An extensive title, but it is all-encompassing none the less. In my 14 plus years of touching devices, I can say that I have seen and felt thousands of pieces of equipment. Though the scenarios in which I am working with the different types of equipment, and the clients certainly do vary. So what are some of the situations that allow for me to handle these various pieces of equipment? Good question, so here is my short list… data center relocations, A/V relocations, data center decommissioning, and green recycling projects.
I would attest that physical security in my field of work is number one, and my clients feel the same way. My thought is the people I work with are so aware (nervous) about chain of custody, CYA, and the end result being nothing less than exceptional. This is no matter the scope of work we are performing. I often find myself hearing clients expressing in a subtle way that they really want to know I care about their project, reputation, and it’s not just about hitting their wallets as hard and fast as I can. My work ethic is such that the part in which I have played in a client’s project makes think I leave a little bit of myself behind each time. So yes I am emotionally involved in each and every client/client project.
Leaving the various scopes of work on hold for a moment, there is one particular aspect often discussed with clients. It’s pretty much standard conversation, and if it isn’t, I am without a doubt going to spark conversation on it. The title of this article says it all, Hard Drive & Media Destruction. I would like to educate you on the simple definition of destruction. Destruction is a noun, pronounced /dYÈstrYkSH(Y)n/; and the definition is the action or process of causing so much damage to something that it no longer exists or cannot be repaired.
I have such a deep emotional tie to the services I am involved in, and look/prepare for worst case 100% of the time. The simple reason (not really) is that I have been performing tech services for over a decade and have seen/heard most of it. To be honest I still see many new things, but this is off topic.

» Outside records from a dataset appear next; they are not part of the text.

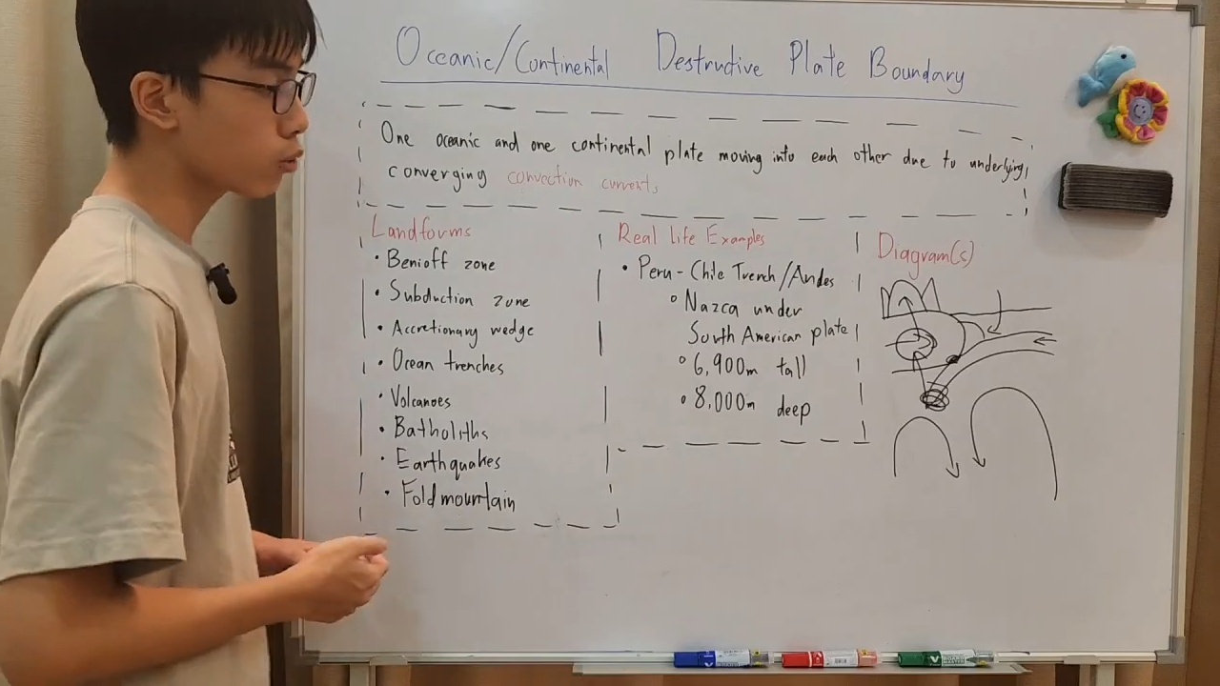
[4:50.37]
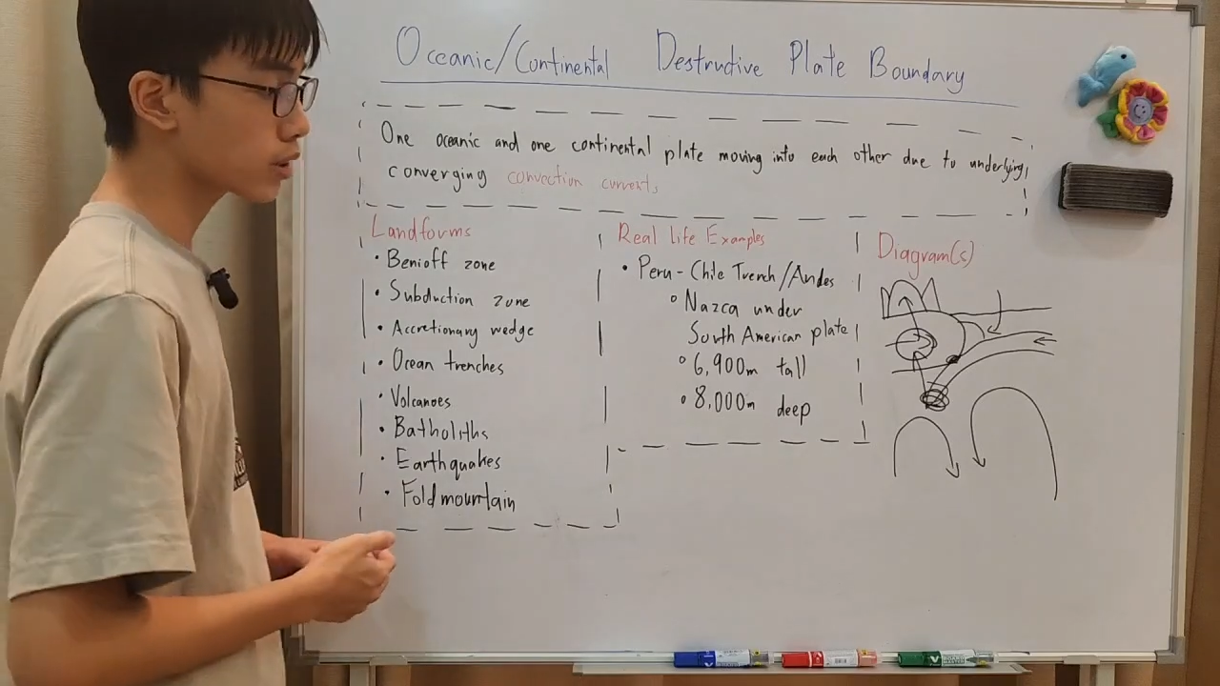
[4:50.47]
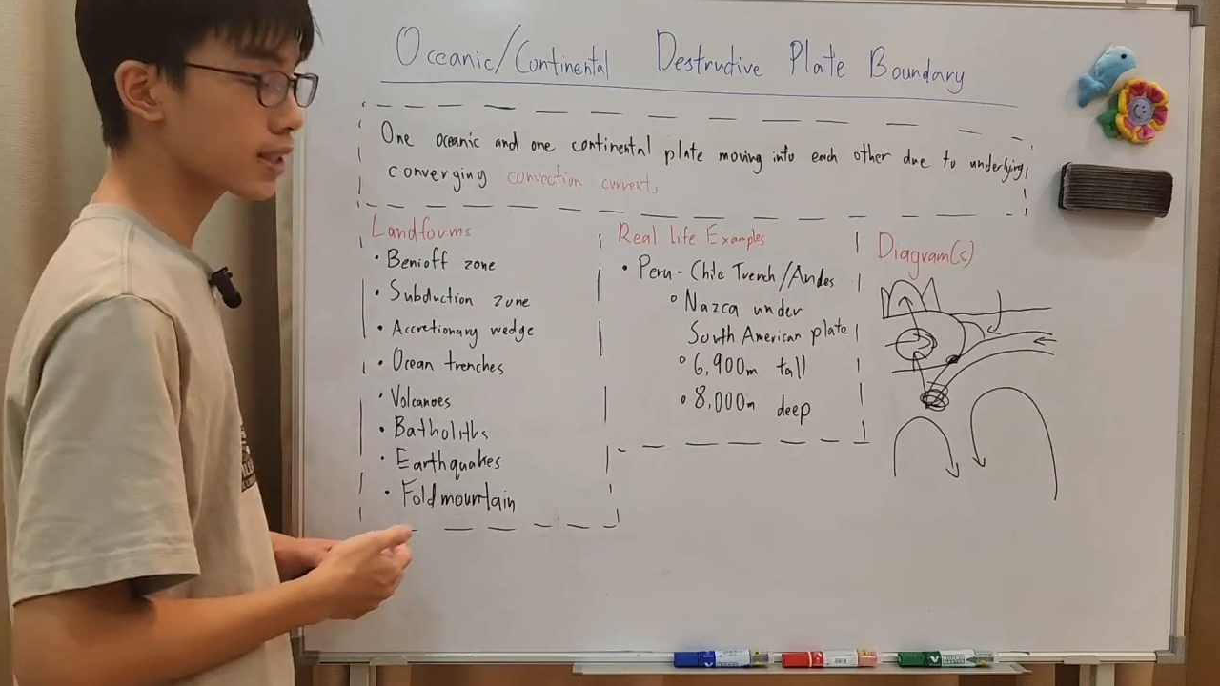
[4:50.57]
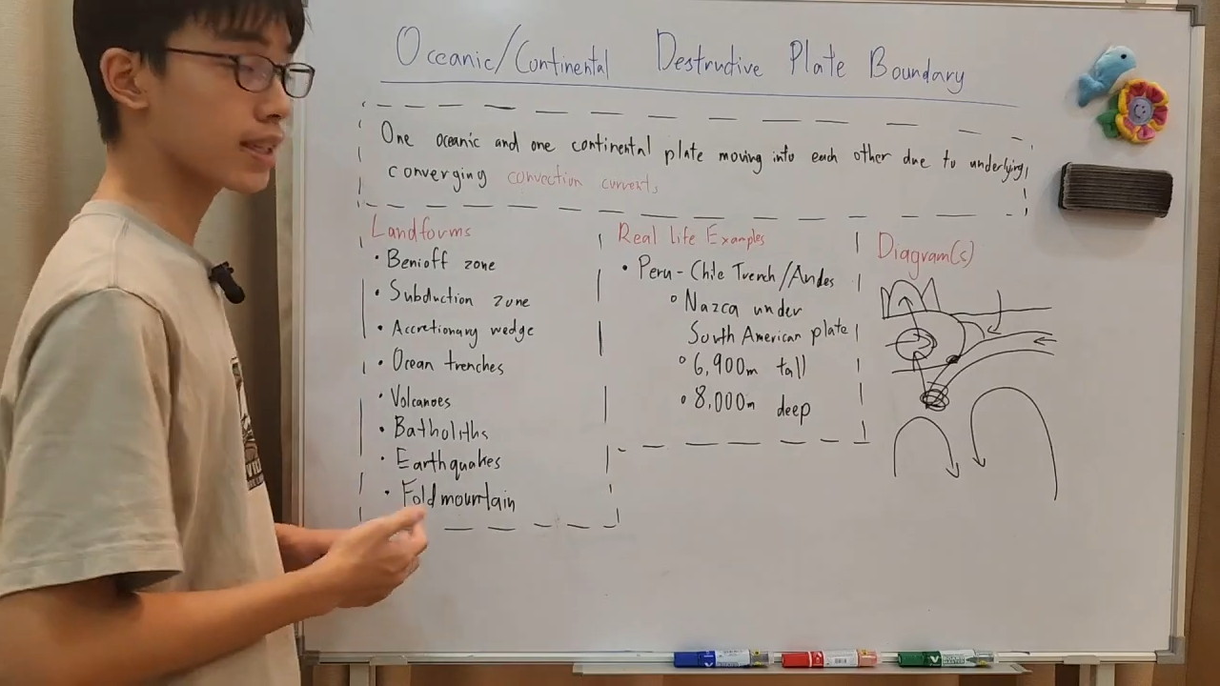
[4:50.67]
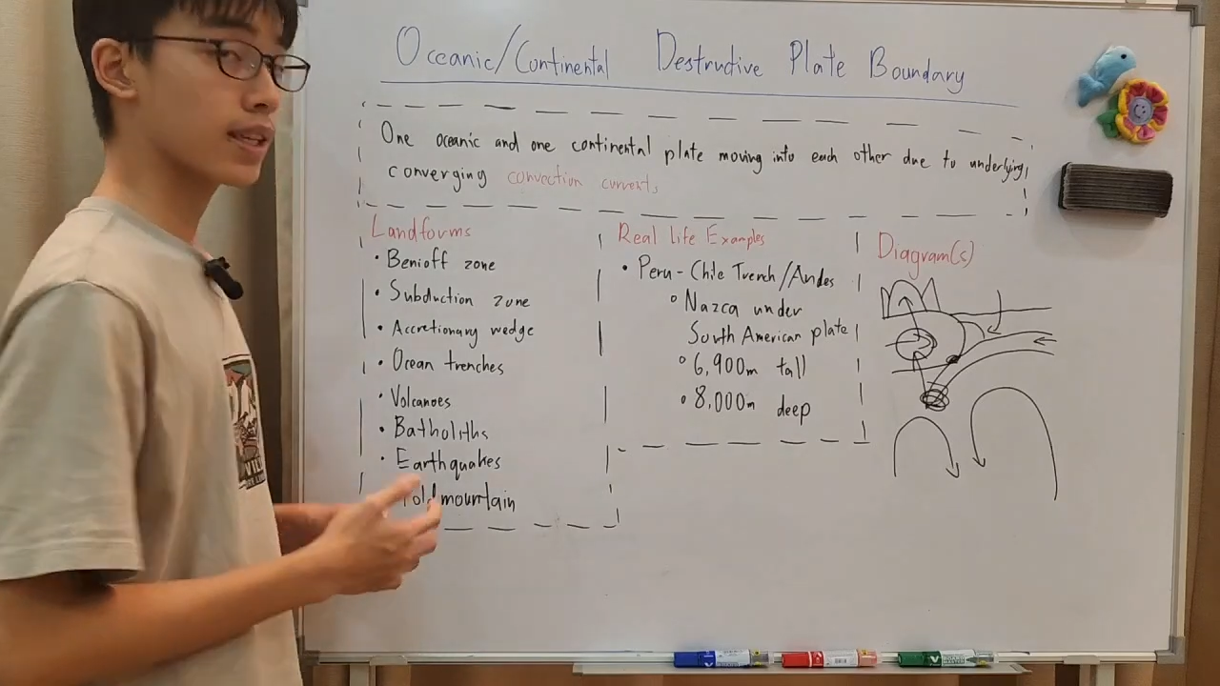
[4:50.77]

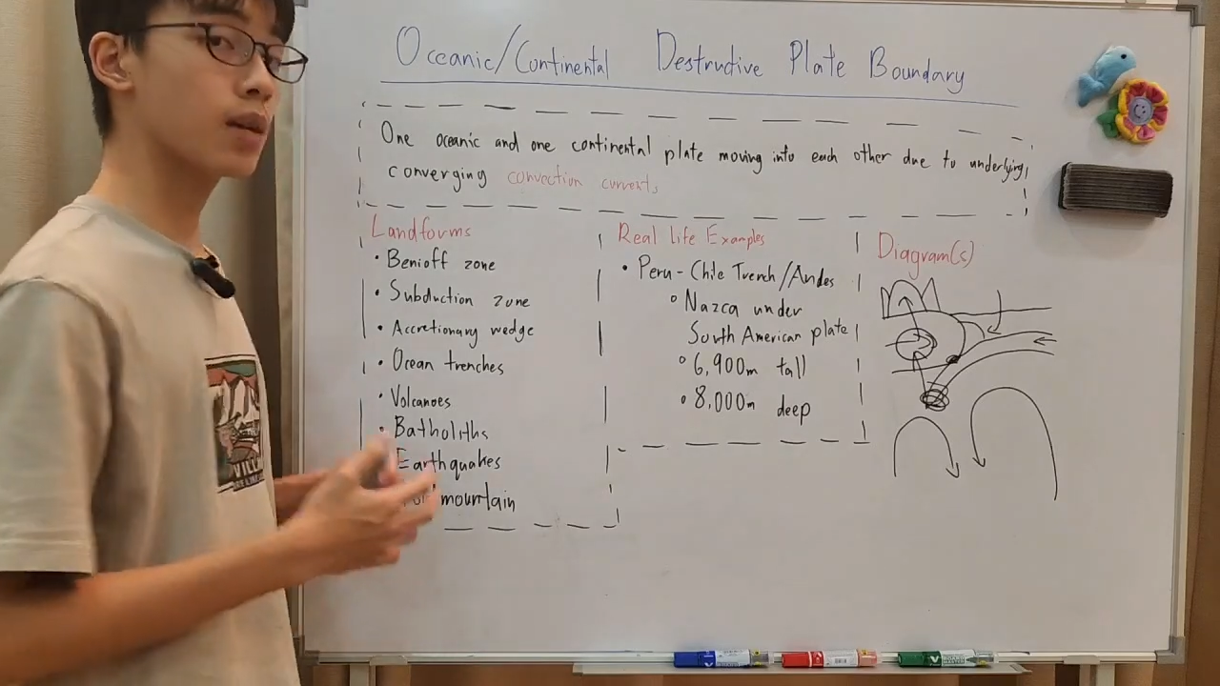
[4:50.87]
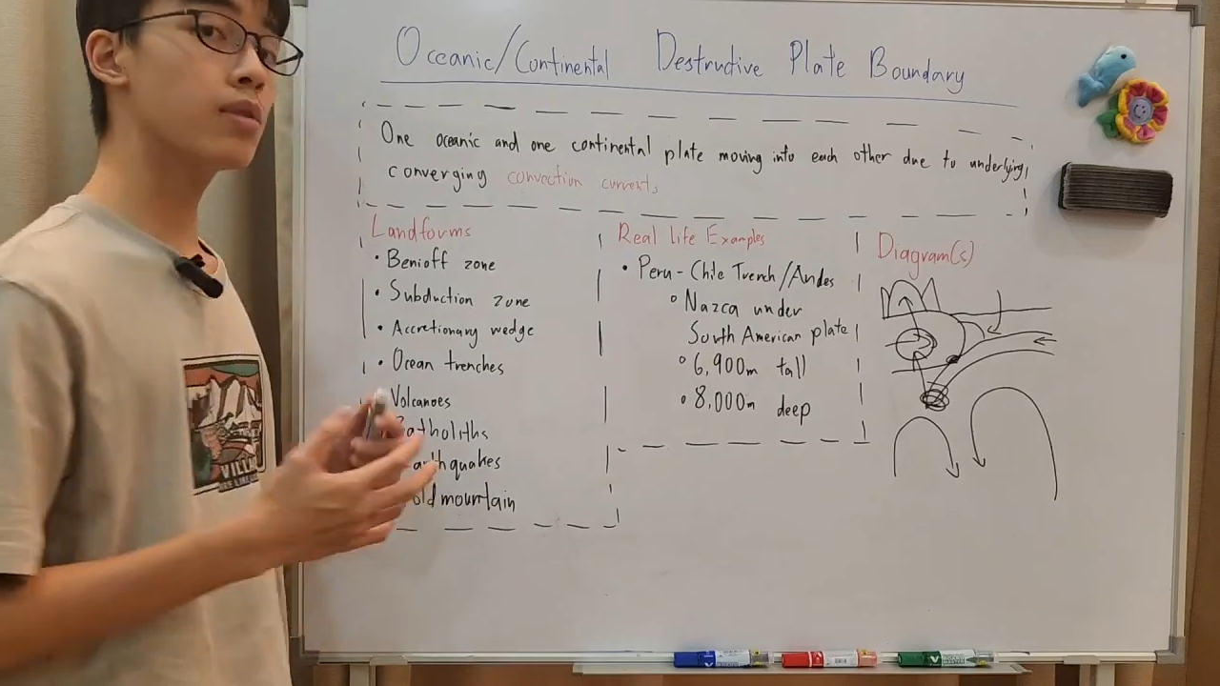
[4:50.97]
you'll see that the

So in keeping this article to the point and direct, there is only one way to create a safe end of life solution for your data storage, BY DESTROYING IT (then green recycle). Companies and people alike take our environment into consideration more now than in the past with green recycling the massive amounts of e-waste. Far more people in the past (and now) did not consider the data held on hard drives, and would call the recycling guy to come down and “haul” their junk to be “recycled”. Like anything in life, all business and work ethic are not created equally. Some of that “recycled” equipment and hard drives that were supposed to be “junked” in fact ended up on online auction sites, and sold locally. This, then and now is a PR nightmare, and can often times never be undone. Especially if the data on the hard drives was extracted by someone who shouldn’t have it. Remember that your companies name is attached to the equipment as well, so we wouldn’t want to hear reports of “junked” equipment being found with your asset tag or serial number down by the local river.
Some fly by night “recyclers” were found not even attempting to remove the data from hard drives, or they were using “formatting” software to “erase” the hard drives. The problem is, if you are a targeted company or person; there are a multitude of people that have the abilities to recover data from a “erased” hard drive. This is one scenario from the past, and it is just as relevant today! Change the story line just a little, and it applies no matter.
IBM sponsored the 11th annual Cost of Data Breach Study, which is the industry’s gold-standard benchmark research, independently conducted by Ponemon Institute. 2016’s study found the average consolidated total cost of a data breach grew from $3.8 million in 2015 to $4 million dollars! In addition to the data breach cost data, Ponemon Institute’s global study puts the likelihood of a material data breach involving 10,000 lost or stolen records within the next 24 months at 26%. These numbers will make you lose your breath, and I hope it doesn’t make you lose sleep because of your last hard drive, media, and recycling pickup.
The entire point of this article is to raise your awareness on data breaches, and theft of data. Unless you plan to keep and redeploy not in use hard drives internally, please mechanically shred all hard drives and media storage! In my opinion the risk in using 3rd party applications to delete drive prior to disposing, or trusting someone to take your intact hard drives away isn’t worth your reputation or your companies.